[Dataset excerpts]
○ ○ ○ ○ ○

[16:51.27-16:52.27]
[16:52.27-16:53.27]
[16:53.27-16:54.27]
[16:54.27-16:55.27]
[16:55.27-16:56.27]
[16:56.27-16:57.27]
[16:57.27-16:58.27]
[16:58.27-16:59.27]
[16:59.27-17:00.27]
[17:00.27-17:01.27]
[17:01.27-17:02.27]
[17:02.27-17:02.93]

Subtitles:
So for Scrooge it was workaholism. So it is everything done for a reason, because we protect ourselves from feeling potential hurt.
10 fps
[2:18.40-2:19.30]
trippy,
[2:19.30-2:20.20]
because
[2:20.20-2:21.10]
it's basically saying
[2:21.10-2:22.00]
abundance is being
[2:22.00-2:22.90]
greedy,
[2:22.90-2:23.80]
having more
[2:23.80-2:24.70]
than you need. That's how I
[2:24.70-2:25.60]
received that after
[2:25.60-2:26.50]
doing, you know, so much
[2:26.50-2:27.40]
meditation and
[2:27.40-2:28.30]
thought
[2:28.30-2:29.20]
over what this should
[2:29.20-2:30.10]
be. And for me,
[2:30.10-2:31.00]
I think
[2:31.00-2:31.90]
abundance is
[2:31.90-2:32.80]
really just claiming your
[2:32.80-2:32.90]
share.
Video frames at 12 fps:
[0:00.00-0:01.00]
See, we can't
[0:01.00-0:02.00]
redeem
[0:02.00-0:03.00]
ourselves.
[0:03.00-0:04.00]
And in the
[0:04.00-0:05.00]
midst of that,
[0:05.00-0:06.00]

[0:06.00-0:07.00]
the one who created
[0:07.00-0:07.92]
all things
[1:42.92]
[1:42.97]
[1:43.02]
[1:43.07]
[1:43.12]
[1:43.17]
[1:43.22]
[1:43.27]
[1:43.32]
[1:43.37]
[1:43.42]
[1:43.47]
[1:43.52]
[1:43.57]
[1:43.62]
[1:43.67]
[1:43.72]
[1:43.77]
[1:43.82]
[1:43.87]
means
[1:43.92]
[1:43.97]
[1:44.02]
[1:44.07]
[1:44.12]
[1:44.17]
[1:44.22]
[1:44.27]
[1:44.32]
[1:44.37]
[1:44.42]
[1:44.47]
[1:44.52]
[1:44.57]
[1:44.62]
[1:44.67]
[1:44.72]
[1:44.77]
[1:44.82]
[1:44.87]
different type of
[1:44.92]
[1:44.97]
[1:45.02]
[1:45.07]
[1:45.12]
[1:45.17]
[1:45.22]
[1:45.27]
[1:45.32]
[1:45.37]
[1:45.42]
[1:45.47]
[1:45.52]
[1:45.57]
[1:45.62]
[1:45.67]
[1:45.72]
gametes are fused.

○ ○ ○ ○ ○

Word for word, output the lines of the data from its first line through the line where "Video frames at" appears, and stop there.

[16:51.27-16:52.27]
[16:52.27-16:53.27]
[16:53.27-16:54.27]
[16:54.27-16:55.27]
[16:55.27-16:56.27]
[16:56.27-16:57.27]
[16:57.27-16:58.27]
[16:58.27-16:59.27]
[16:59.27-17:00.27]
[17:00.27-17:01.27]
[17:01.27-17:02.27]
[17:02.27-17:02.93]

Subtitles:
So for Scrooge it was workaholism. So it is everything done for a reason, because we protect ourselves from feeling potential hurt.
10 fps
[2:18.40-2:19.30]
trippy,
[2:19.30-2:20.20]
because
[2:20.20-2:21.10]
it's basically saying
[2:21.10-2:22.00]
abundance is being
[2:22.00-2:22.90]
greedy,
[2:22.90-2:23.80]
having more
[2:23.80-2:24.70]
than you need. That's how I
[2:24.70-2:25.60]
received that after
[2:25.60-2:26.50]
doing, you know, so much
[2:26.50-2:27.40]
meditation and
[2:27.40-2:28.30]
thought
[2:28.30-2:29.20]
over what this should
[2:29.20-2:30.10]
be. And for me,
[2:30.10-2:31.00]
I think
[2:31.00-2:31.90]
abundance is
[2:31.90-2:32.80]
really just claiming your
[2:32.80-2:32.90]
share.
Video frames at 12 fps:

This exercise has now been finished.